Agreement Between Nail Psoriasis Severity Index Scores by a Convolutional Neural Network and Dermatologists: A Retrospective Study at an Academic New York City Institution.
Academic Article
Overview
abstract
BACKGROUND: Nail psoriasis (NP) affects up to 90% and 86% of patients with cutaneous psoriasis and psoriatic arthritis, respectively, with a significant impact on quality-of-life. The Nail Psoriasis Severity Index (NAPSI) is infrequently used in clinical practice owing to its labor-intensive nature and variable interobserver reliability. OBJECTIVE: The objective of this study was to assess performance and inter-reader agreement between artificial intelligence (AI)-determined NAPSI scores and dermatologist-assigned scores. METHODS: This cross-sectional study used clinical images of psoriatic fingernails captured retrospectively at a specialized nail clinic in New York City. A convolutional neural network (CNN) model was trained and utilized for NAPSI classification of psoriatic fingernail clinical images, with seven dermatologist nail experts scoring identical images.

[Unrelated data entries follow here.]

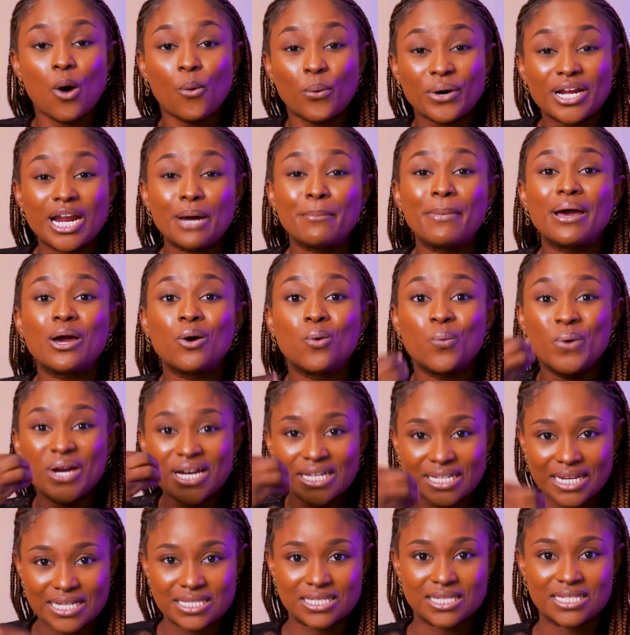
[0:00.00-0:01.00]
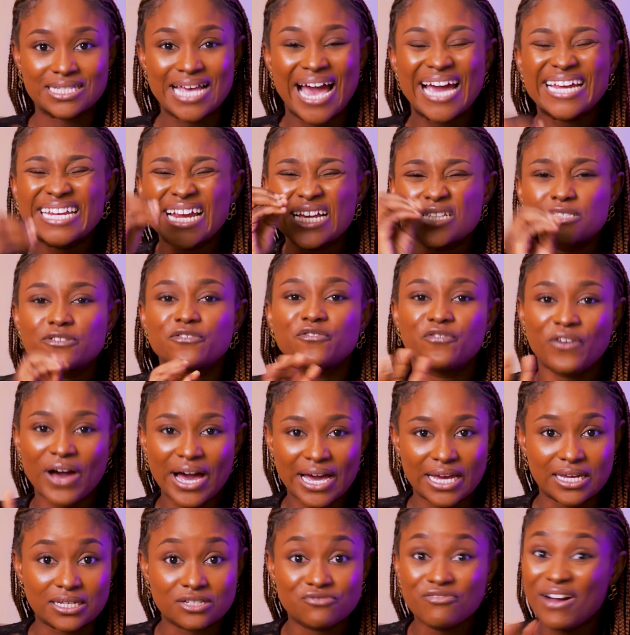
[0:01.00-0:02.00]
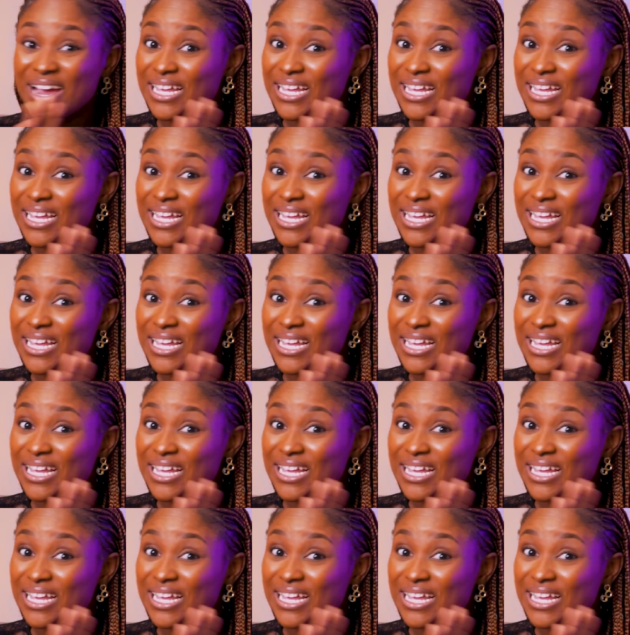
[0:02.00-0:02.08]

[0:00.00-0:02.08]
What are my weaknesses? Identify it.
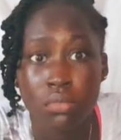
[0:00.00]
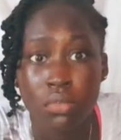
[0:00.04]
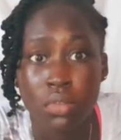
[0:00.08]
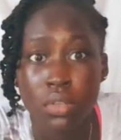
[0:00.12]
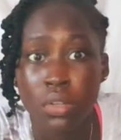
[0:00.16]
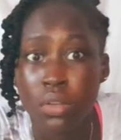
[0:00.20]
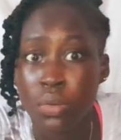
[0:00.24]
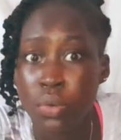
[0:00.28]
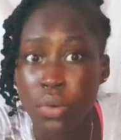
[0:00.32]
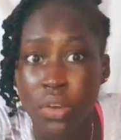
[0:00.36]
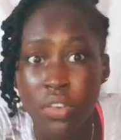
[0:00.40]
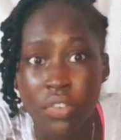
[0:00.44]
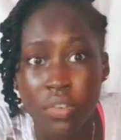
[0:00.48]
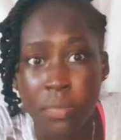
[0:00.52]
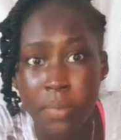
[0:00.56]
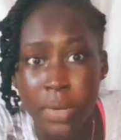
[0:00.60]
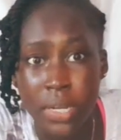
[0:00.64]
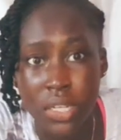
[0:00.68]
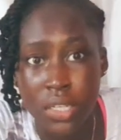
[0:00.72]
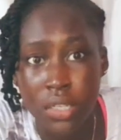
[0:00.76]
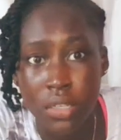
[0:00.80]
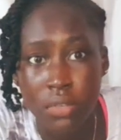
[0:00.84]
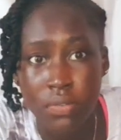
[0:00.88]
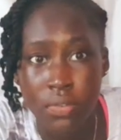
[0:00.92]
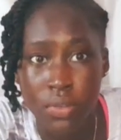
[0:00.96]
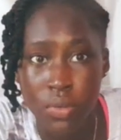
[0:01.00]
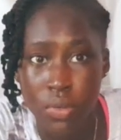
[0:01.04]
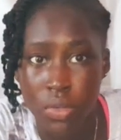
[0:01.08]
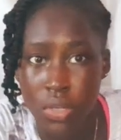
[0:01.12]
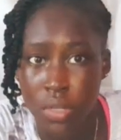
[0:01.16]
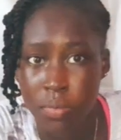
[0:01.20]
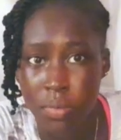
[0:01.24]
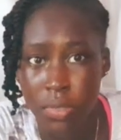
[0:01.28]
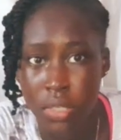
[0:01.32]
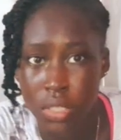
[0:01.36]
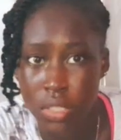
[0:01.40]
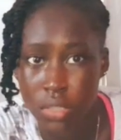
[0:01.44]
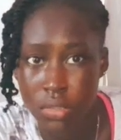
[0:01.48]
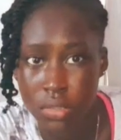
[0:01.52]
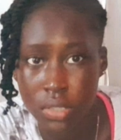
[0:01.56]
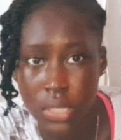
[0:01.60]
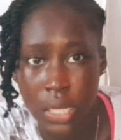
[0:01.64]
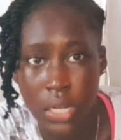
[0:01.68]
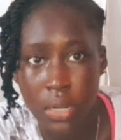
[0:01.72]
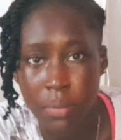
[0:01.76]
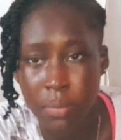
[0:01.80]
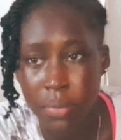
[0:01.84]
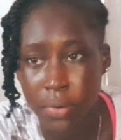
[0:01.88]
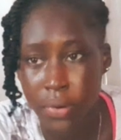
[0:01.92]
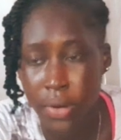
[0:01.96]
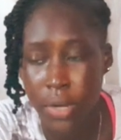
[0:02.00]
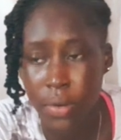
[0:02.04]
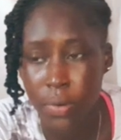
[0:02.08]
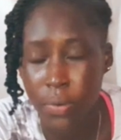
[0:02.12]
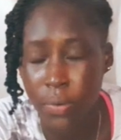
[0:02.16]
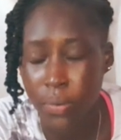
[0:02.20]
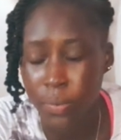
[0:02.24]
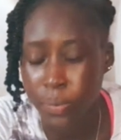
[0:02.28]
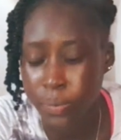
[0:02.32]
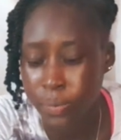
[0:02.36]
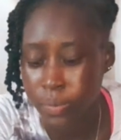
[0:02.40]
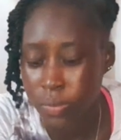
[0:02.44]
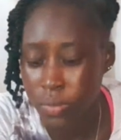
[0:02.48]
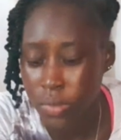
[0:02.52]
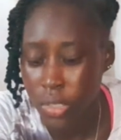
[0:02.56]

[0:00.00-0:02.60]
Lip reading: I don't know everybody, even though they're not the side of me right now.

The primary outcome was the interclass correlation coefficient (ICC), using a one-way analysis of variance (ANOVA) fixed effects model for the single-rater absolute agreement, between the average NAPSI score determined by the dermatologists and the AI. RESULTS: In total, 240 images of psoriatic fingernails were included. The ICC for overall NAPSI, matrix (NAPSIm), and bed (NAPSIb) scores among the dermatologists were 0.43 (95% confidence interval [CI] 0.33-0.55), 0.56 (95% CI 0.46-0.67), and 0.53 (95% CI 0.43-0.65), respectively. Comparing the AI algorithm-assigned NAPSI, NAPSIm, and NAPSIb scores with the average dermatologist-assigned scores, ICCs were 0.81 (95% CI 0.74-0.86), 0.75 (95% CI 0.65-0.82), and 0.81 (95% CI 0.74-0.86), respectively. CONCLUSIONS: We found an excellent correlation between AI-derived NAPSI scores and dermatologist-assigned scores, underscoring the potential of CNNs to improve accuracy and reliability in NAPSI scoring. The limitations of this study include the small sample size, undetermined CNN diagnostic accuracy, incomplete data, and potential racial/ethnic minority group underrepresentation.